© Les Films du Losange
Au détour d’une ruelle sombre et humide, git une femme blessée. Un voisin l’aperçoit et vient à son secours. La femme, Joe, refuse catégoriquement d’être transportée à l’hôpital mais accepte néanmoins une tasse de thé. Une fois remise, cette dernière revient sur sa vie afin d’expliquer à son hôte, pourquoi elle est une mauvaise personne…
Précédé par une communication sulfureuse et résolument provocatrice, le dernier film de Lars von Trier déjoue toutes attentes scabreuses par une première partie élégante et intimiste qui révèle un passionnant portrait. Certes, la trame principale du récit repose sur l’addiction démesurée de Joe au sexe mais le discours dépasse ce simple état de fait, en l’enrichissant d’une portée lyrique et symbolique dont Lars von Trier a le secret.
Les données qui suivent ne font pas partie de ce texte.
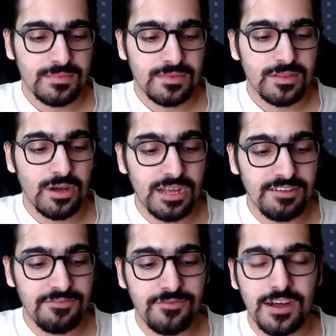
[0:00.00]
Now
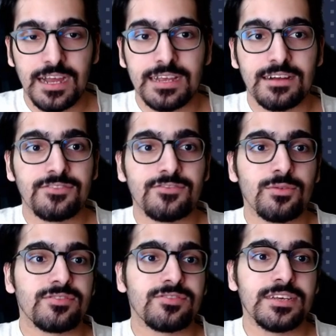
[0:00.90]
if I
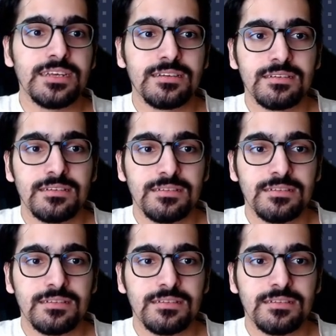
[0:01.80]
control C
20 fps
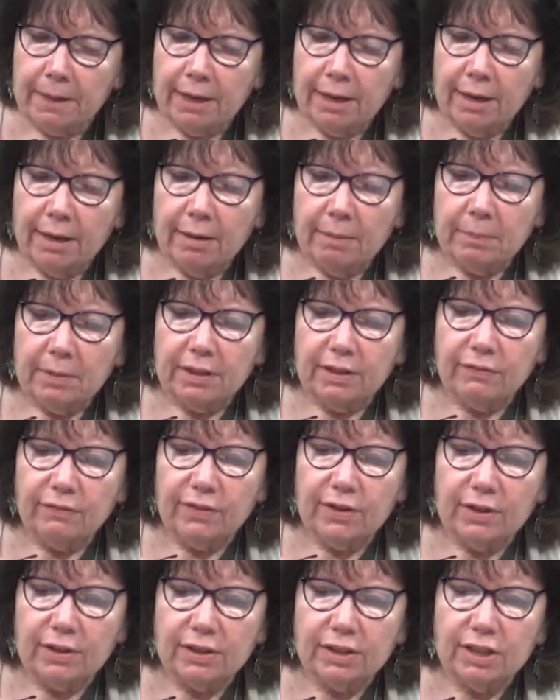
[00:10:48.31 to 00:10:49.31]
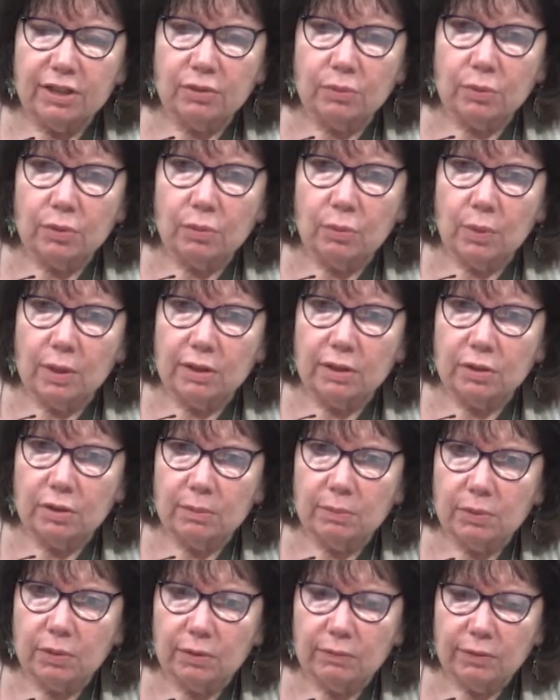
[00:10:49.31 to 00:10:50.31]
But the Pharisees were the ones who
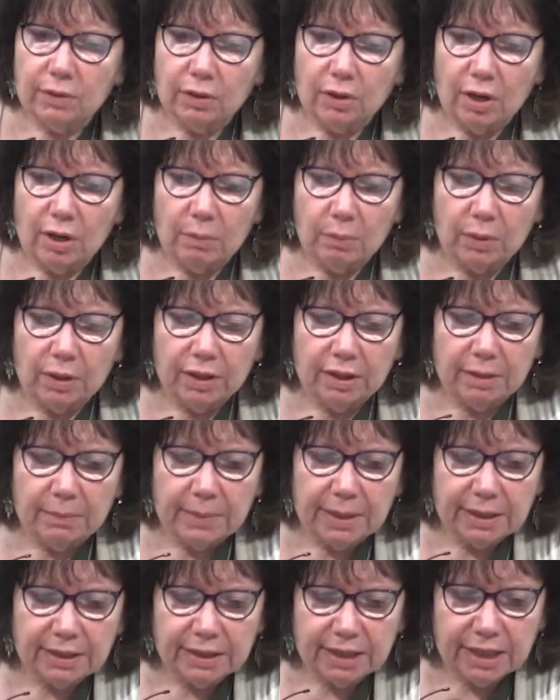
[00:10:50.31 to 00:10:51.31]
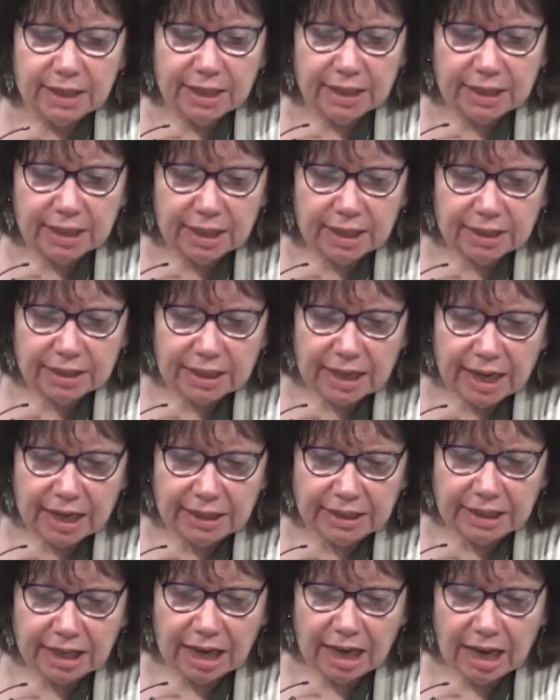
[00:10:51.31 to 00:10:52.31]
observed the law. And what did the man say he does? I
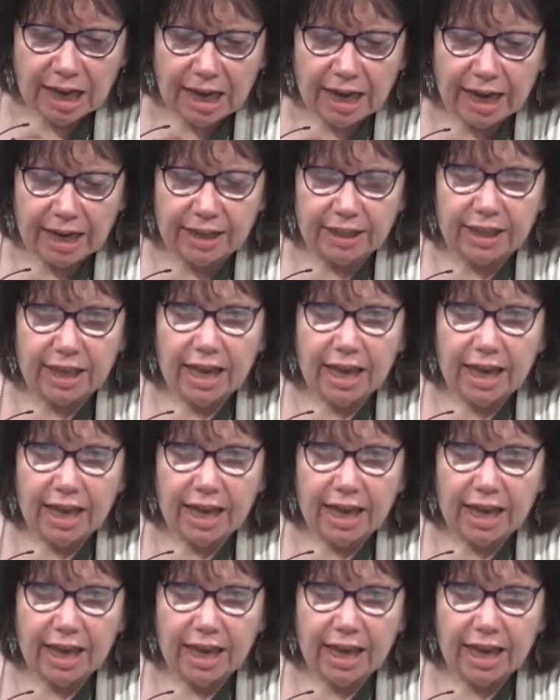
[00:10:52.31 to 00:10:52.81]
tithe.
Scindée en chapitres, l’histoire de la jeune femme se dévoile chronologiquement pour analyser les différentes phases de son désir excessif et incontrôlable.
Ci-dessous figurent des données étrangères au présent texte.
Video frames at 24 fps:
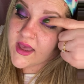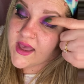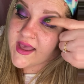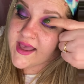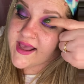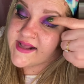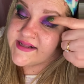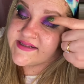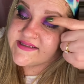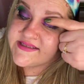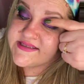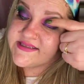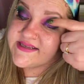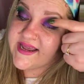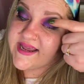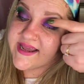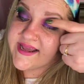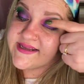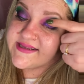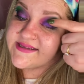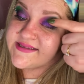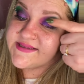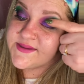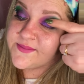It
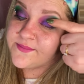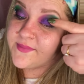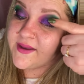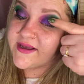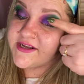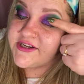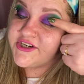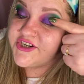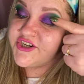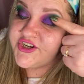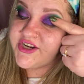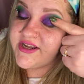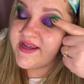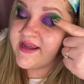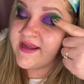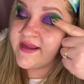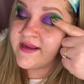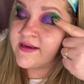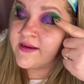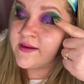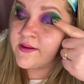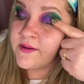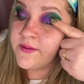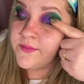stays meshed
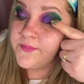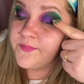in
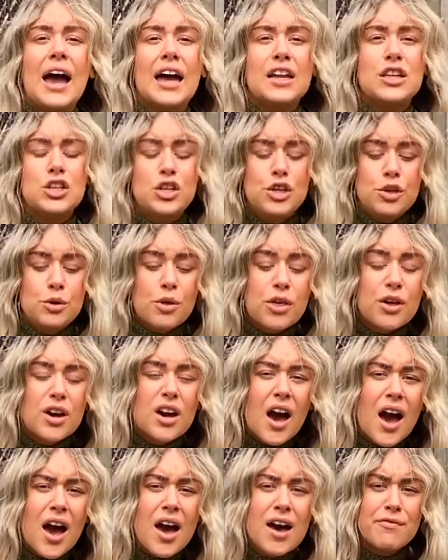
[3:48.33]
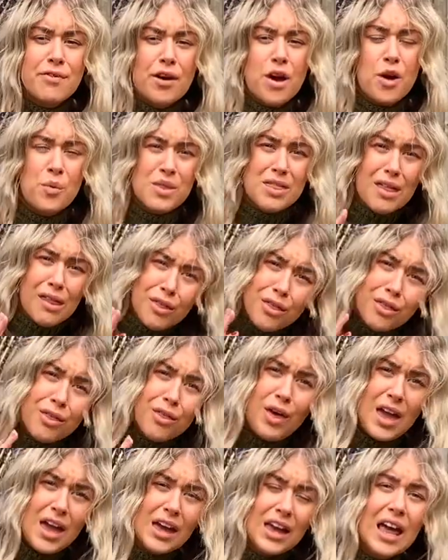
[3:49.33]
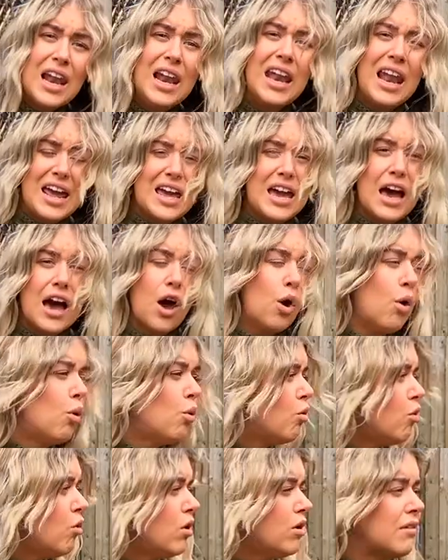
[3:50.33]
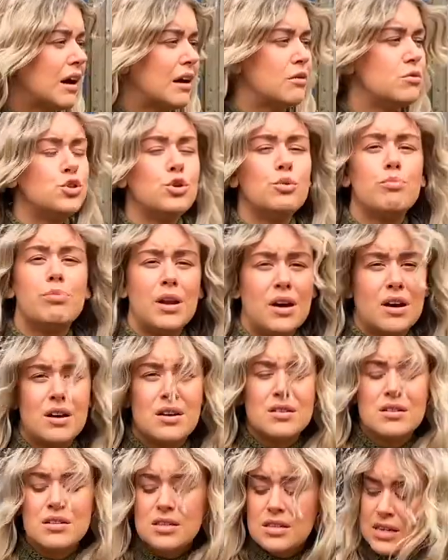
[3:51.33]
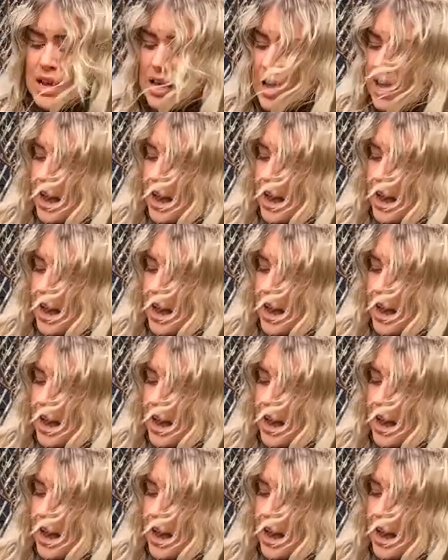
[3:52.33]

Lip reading: And you cover with a thick layer all around your plants.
Qu’elle soit joueuse, amoureuse ou la fille de son père, Joe aime s’imposer des règles et attend des autres qu’ils les transgressent. Appliquée, elle collectionne les rapports sexuels comme elle confectionne son herbier. Ses multiples amants ne sont en fait qu’une suite logique où apparaissent régulièrement des éléments singuliers qui, à la manière des chiffres premiers, sont uniques en leur genre, et non la combinaison d’autres expériences. Dépourvue de toute empathie, la jeune fille comble ainsi son manque d’affectivité par le sexe, seul catalyseur de ses émotions.
D’une facture classique mais résolument élégante, Lars von Trier nous conte l’histoire de Joe par le prisme d’une amitié naissante entre elle et Seligman (l’homme qui la recueille blessée dans la ruelle). On ne connait rien de lui, à l’exception des objets qui l’entourent et qui vont, au fil du récit, devenir chacun un symbole des chapitres de la vie de l’héroïne. Sa discussion bienveillante emmène les deux protagonistes vers une analyse esthète autant que didactique des événements qui ont marqués la vie de la jeune femme.
Le film n’en ait pas pour autant hermétique, loin de là. Sa narration parfaitement maîtrisée vous emmène, deux heures durant, dans une atmosphère troublante, soulignée comme de coutume par de sublimes compositions. Le cadre est soigné et l’ambiance vintage qui s’en dégage est pur raffinement. La seconde partie annoncée résolument plus « trash » dans le générique de fin nous surprendra t-elle à son tour ?… Pour cela il faudra patienter quelques semaines encore.